Tijuca () (meaning marsh or swamp in the Tupi language, from ty ("water") and îuk ("rotten")) is a neighbourhood of the Northern Zone of the city of Rio de Janeiro, Brazil. It comprises the region of Saens Peña and Afonso Pena squares. According to the 2000 Census, the district has close to 150,000 inhabitants. It borders with Praça da Bandeira, Maracanã, Vila Isabel, Andaraí, Grajaú and Alto da Boa Vista neighbourhoods.

It is one of the most traditional districts of Rio de Janeiro and has the third largest urban forest in the world, the Tijuca Forest, which is result of reforestation from coffee fields that led to lack of water at that time. Mainly a middle class district, it has been historically inhabited by Portuguese immigrant families and the families of military officers.

Tijuca hosts Salgueiro, Império da Tijuca and Unidos da Tijuca, three of the main Rio de Janeiro Samba Schools, that together have won 13 titles.

Tijuca is also home to many favelas such as Salgueiro, Borel, Formiga, Turano and Casa Branca.
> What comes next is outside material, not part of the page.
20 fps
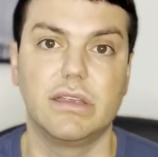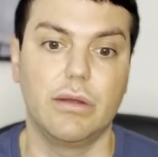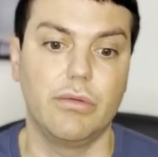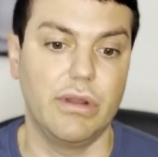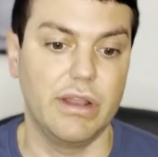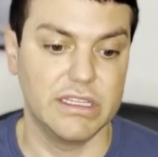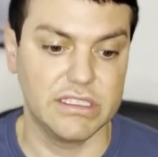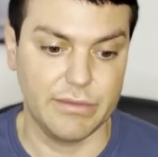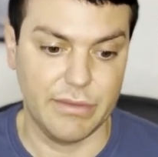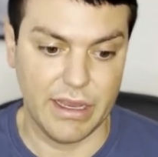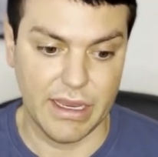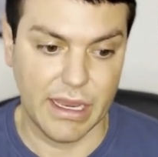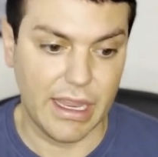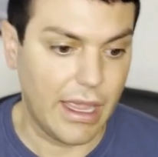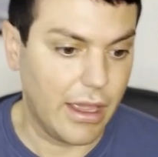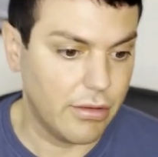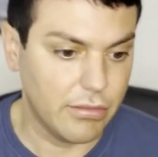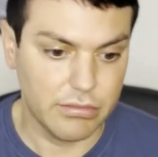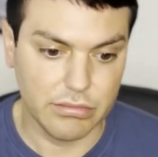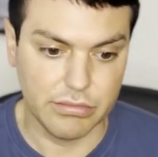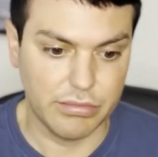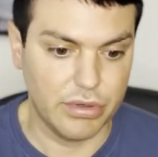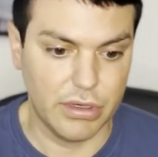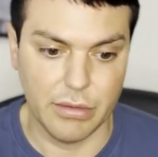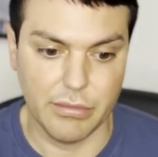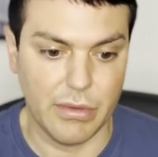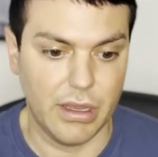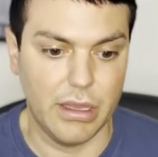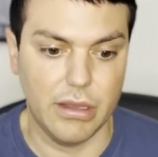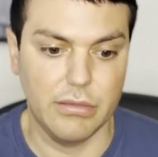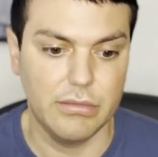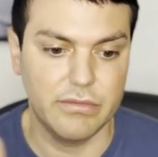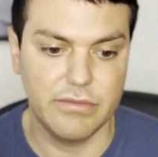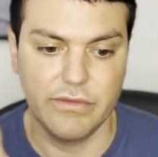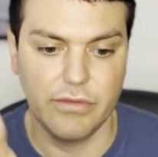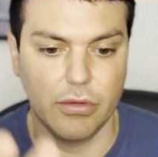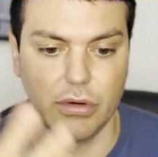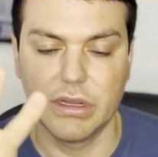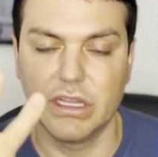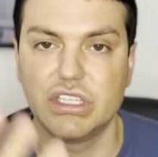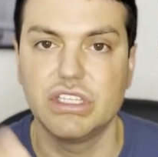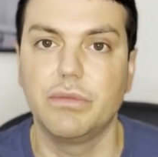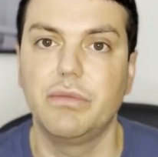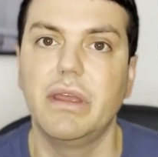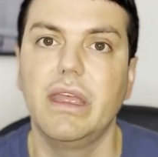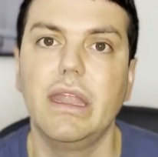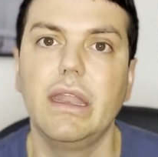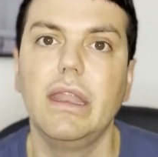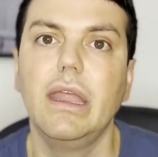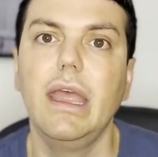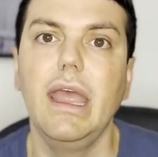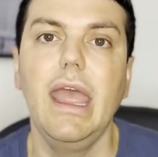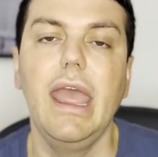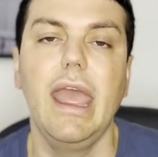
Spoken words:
I went into my account, put in my 4-digit PIN,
Culture and entertainment 

Tijuca is also known for its vibrant cultural scene and entertainment options. The neighborhood has several theaters, cinemas, and music venues, as well as a wide range of restaurants, bars, and cafes. Tijuca's nightlife is particularly popular, with several clubs and music venues attracting both locals and tourists.

One of the most popular events in Tijuca is the Carnival parade, which takes place every year during the week leading up to Lent. The neighborhood's samba schools participate in the parade, showcasing their elaborate costumes and dance routines. Tijuca's Carnival parade is known for its lively atmosphere and is one of the most popular events in Rio de Janeiro's Carnival celebrations.

Saens Peña Square
Praça Saens Peña (Saens Peña Square) is a public square located in the Tijuca. The square was named after the Brazilian physician and scientist Adolpho Lutz, who adopted the pseudonym "Saens Peña" in honor of Argentine President Roque Sáenz Peña. The square was inaugurated in 1911, and it quickly became a popular gathering place for locals. In the early years, the square was known for its elegant gardens, which were designed by the renowned Brazilian landscape architect Roberto Burle Marx. Over time, Praça Saens Peña became an important commercial center, with numerous shops, restaurants, and businesses opening in the surrounding area.

Sports 

Tijuca is a popular destination for sports enthusiasts, with several parks, gyms, and sports facilities located throughout the neighborhood. The Maracanã Stadium is particularly popular, hosting several soccer matches throughout the year, including matches featuring Rio de Janeiro's two largest soccer teams, Flamengo and Fluminense.

Tijuca is also home to several hiking trails and outdoor activities, including rock climbing and hang gliding. The Tijuca Forest offers several hiking trails, including one that leads to the summit of Pico da Tijuca, the highest point in the city.

Infrastructure 

Tijuca has a well-developed infrastructure, with several hospitals, schools, and shopping centers located throughout the neighborhood. Some of the most notable hospitals in Tijuca include the Hospital São Vicente de Paulo, Hospital Universitário Pedro Ernesto, and Hospital Federal do Andaraí.

Tijuca also has several shopping centers, including the Shopping Tijuca, which is one of the largest shopping malls in the city. The mall has over 200 stores, a cinema, and a food court, making it a popular destination for shoppers.

Transportation 

Tijuca is well-connected to the rest of Rio de Janeiro through several public transportation options, including buses and the metro. The neighborhood is also served by several major highways, making it easily accessible by car.